Project 2: ArticulateAssigned: Monday, 26 October 1998
Due: Monday, 9 November 1998<
Artifact: Friday, 13 November 1998
In this project you will use VRML (Virtual Reality Modeling Language) to create and animate a character of your own design. You will become familiar with 3D hierarchical modeling, transformations, and some basic keyframe animation. After you are finished, we can create a `virtual classroom' accessible through the web, filled with everybody's characters.
What is a Hierarchical Model?
A hierarchical model is a way of grouping together shapes and attributes to form a complex object. Parts of the object are defined in relationship to each other as opposed to their position in some absolute coordinate system. Think of each object as a tree, with nodes decreasing in complexity as you move from root to leaf. Each node can be treated as a single object, so that when you modify a node you end up modifying all its children together. Hierarchical modeling is a very common way to structure 3D scenes and objects, and is found in many other contexts.
The VRML Language
VRML makes hierarchal modeling a breeze. The types you work with are called nodes. There are Shape nodes, Attribute nodes, Group nodes and many others. Overall, VRML is a pretty easy language to learn and use, there are some excellent manuals available in the lab, as well as loads of resources on the web. Be aware as you are exploring that we will be using VRML 2.0, also known as "moving worlds," which is quite different from VRML 1.0. Stay away from VRML 1.0 tutorials; they will probably just confuse you. Some good tutorial and reference sites are:
The most comprehensive site with lots of links to tutorials, demos, and the VRML 2.0 specification
Some not-so difficult tutorials, also part of an extensive site
Notes from a VRML class given at the SIGGRAPH 96 conference
"An impartial, comprehensive, community resource for the dissemination of information relating to VRML." Their words, not ours.
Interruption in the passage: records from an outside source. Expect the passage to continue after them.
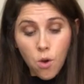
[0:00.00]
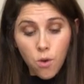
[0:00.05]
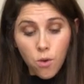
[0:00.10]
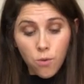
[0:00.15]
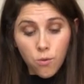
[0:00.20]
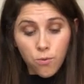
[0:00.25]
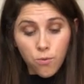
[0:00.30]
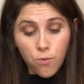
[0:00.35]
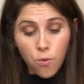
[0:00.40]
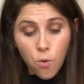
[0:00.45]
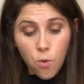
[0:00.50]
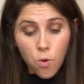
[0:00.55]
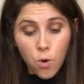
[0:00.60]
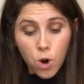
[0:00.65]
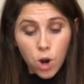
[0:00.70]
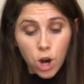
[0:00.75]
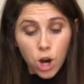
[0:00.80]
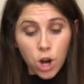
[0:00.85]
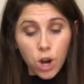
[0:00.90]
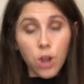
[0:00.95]

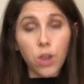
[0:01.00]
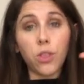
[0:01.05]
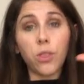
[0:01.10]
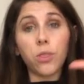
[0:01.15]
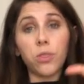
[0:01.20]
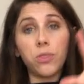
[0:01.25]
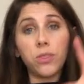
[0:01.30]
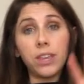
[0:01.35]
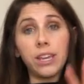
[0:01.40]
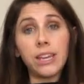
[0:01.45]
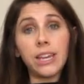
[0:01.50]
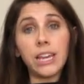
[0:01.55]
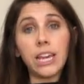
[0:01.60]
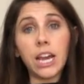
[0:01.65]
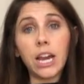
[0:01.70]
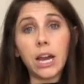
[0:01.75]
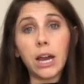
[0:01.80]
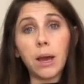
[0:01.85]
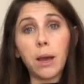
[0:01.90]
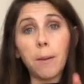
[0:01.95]
for
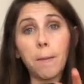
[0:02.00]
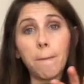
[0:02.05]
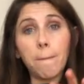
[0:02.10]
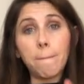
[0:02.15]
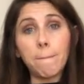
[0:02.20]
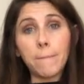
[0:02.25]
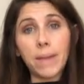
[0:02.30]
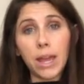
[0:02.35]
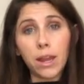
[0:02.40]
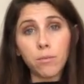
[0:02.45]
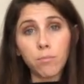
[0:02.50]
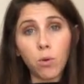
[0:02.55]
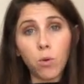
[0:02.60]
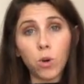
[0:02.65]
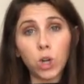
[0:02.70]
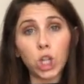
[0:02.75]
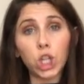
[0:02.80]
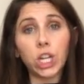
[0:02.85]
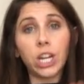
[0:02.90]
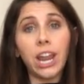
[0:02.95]
the main
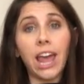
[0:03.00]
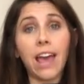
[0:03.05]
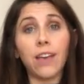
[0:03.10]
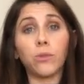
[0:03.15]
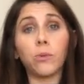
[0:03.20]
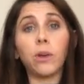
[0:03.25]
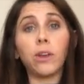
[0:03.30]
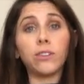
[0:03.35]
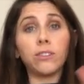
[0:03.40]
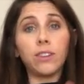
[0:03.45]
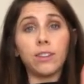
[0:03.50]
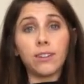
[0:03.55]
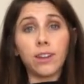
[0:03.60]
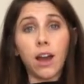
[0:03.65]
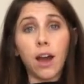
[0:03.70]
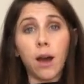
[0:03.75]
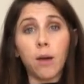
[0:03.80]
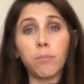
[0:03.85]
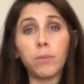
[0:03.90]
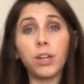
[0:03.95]
portion as well as the
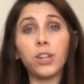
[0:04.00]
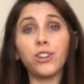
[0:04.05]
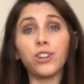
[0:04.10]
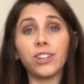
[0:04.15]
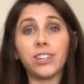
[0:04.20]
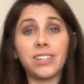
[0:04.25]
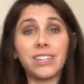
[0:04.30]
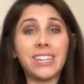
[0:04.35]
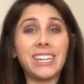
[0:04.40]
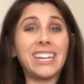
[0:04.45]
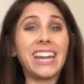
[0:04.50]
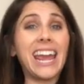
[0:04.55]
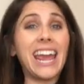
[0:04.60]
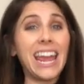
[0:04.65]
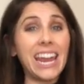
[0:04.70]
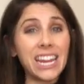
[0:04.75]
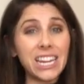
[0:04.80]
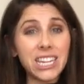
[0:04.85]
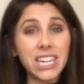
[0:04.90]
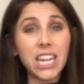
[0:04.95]
topping, you're gonna need
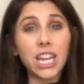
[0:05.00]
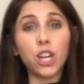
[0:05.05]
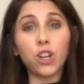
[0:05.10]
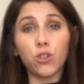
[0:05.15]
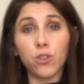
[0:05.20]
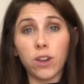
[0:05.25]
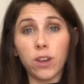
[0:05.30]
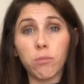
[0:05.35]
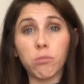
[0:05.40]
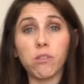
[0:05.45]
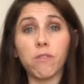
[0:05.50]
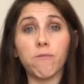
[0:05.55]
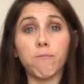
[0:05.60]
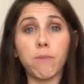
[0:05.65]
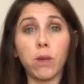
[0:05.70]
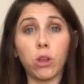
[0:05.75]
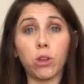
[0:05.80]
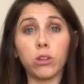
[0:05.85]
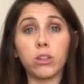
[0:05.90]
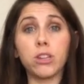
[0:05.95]
18 grams of
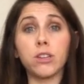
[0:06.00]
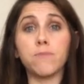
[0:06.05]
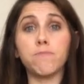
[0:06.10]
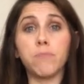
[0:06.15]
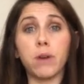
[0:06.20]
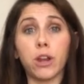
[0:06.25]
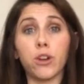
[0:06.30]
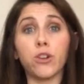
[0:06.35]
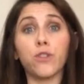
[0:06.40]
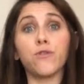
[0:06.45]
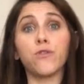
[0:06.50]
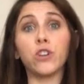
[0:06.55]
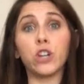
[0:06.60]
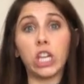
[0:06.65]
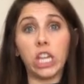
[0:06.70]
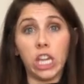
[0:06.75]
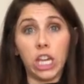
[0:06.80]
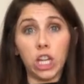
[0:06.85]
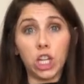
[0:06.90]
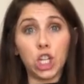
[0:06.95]
melted butter for
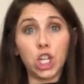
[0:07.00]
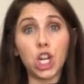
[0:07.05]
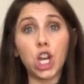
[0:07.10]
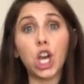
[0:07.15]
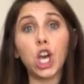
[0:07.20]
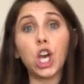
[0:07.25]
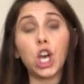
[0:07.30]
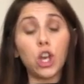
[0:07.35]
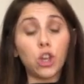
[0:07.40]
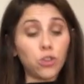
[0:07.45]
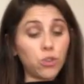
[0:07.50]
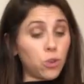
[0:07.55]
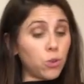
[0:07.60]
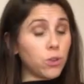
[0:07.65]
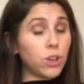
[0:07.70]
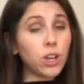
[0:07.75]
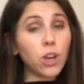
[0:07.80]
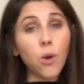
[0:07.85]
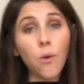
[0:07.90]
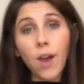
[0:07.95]
each. So you
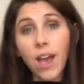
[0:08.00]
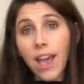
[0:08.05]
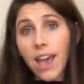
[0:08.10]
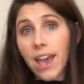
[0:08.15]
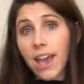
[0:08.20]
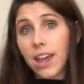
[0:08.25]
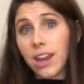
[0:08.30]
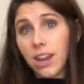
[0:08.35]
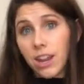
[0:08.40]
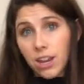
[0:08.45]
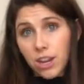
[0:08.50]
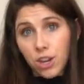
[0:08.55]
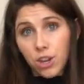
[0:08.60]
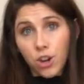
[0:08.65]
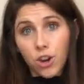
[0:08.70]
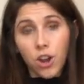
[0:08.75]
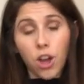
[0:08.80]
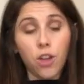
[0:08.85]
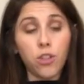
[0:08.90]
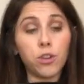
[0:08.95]
can go ahead and in
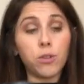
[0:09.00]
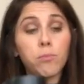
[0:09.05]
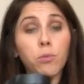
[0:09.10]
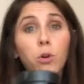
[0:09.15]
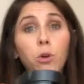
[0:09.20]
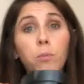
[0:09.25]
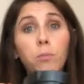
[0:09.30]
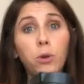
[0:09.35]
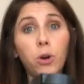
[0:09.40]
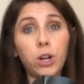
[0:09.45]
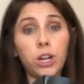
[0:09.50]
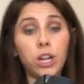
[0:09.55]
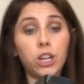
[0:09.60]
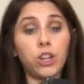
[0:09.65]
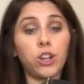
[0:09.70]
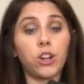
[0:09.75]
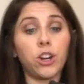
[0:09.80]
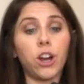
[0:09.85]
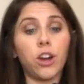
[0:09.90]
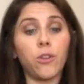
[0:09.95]
your other bowl put in
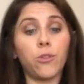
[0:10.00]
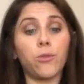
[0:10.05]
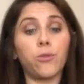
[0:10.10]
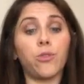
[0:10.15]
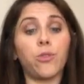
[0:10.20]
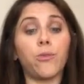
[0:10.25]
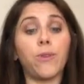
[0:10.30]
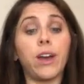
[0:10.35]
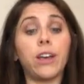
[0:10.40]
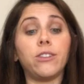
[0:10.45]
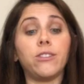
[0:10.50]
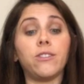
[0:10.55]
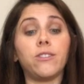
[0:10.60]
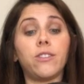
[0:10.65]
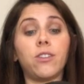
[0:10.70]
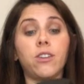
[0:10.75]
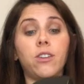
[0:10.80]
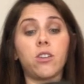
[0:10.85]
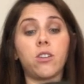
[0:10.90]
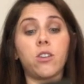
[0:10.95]
the
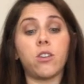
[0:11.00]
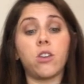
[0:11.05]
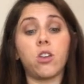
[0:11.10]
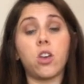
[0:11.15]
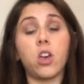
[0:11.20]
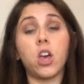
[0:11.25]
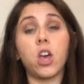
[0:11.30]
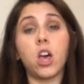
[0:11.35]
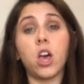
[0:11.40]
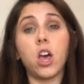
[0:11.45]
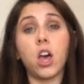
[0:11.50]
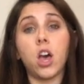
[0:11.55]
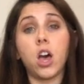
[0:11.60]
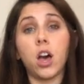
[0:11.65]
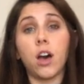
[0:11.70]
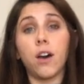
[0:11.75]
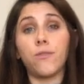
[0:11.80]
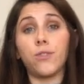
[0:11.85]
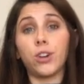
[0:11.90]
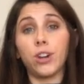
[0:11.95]
rest
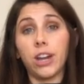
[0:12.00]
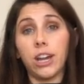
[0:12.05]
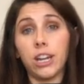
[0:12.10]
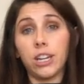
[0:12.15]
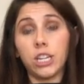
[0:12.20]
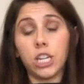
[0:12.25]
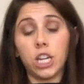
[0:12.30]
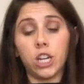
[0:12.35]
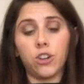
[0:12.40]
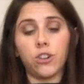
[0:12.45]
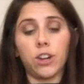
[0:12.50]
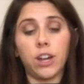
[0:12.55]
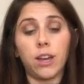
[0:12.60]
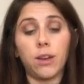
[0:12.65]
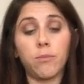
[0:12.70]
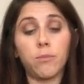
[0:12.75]
of your 18 grams.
- The language specification itself resides at http://www.vrml.org/Specifications/VRML2.0.old, but it can be reached via most of the sites listed above. Especially useful to you will be the chapters on Nodes and Fields and Events.
A recommended book is The VRML 2.0 Handbook written by Jed Hartman and Josie Wernecke. There are two copies of this book in the lab. Please do not take them home with you.
Not that you'll have any trouble finding cool VRML demos on the web, but just to start you off with some that we like:
- http://www.unitedmedia.com/comics/dilbert/vrml/ has 3D Dilbert comics.
- http://mars.jpl.nasa.gov/vrml/vrml.html has cool Mars stuff and you can fly on the Pathfinder trajectory around the solar system!
- Also, check out http://vrml.sgi.com/worlds/
First of all, you must come up with a character. This character must be composed solely of primitive shapes (Box, Cylinder, Cone, and Sphere), but use at least ten primitives and at least four levels of hierarchy. You must also use at least one each of the Translation, Rotation and Scale fields of the Transform node. Other than that, you have complete artistic freedom on this, so be creative! When creating your model, keep in mind that the units of measurement you use for size should correspond roughly to meters (1 meter = 3.28 feet = default radius for a VRML sphere).
Once you have all that done, you must create an animated sequence that begins when the user clicks on a part of your model. Make the first keyframe match the last keyframe so that the movement can smoothly repeat itself until the user clicks again.
You are required to complete two bells (or equivalent) from the list below:
Bells and WhistlesOne bell is worth two whistles. Before implementing any bells and whistles save your original file for reuse in project 4!
Use a texture map on all or part of your character.
Add a light source to illuminate your scene.
Use a more complex shape, like a point set, indexed line set, or indexed face set in your model.
Make another animated sequence your character can perform.
Better yet, give your character superpowers by doing something to adjust the whole scene (fog, viewpoint shifting), or making something appear and disappear at will when the user clicks on your character.
Allow for adjustable levels of detail. (Hint: check out the LOD node type.)
Define your entire character as a PROTO and add some adjustable parameters to your prototype so that you can create individual-looking instances of your character.
Give you character a recognizable way of expressing at least three moods (for example: happy, sad, and puzzled), and have it change it's mood periodically with no input from the user.
If in addition to mood cycling you have your character react differently to clicks (or collisions) depending on what mood they are in.
Make your character respond to collisions (this involves collision detection and some type of animated reaction)
Variable extra credit for anything else cool you can think up! Have fun!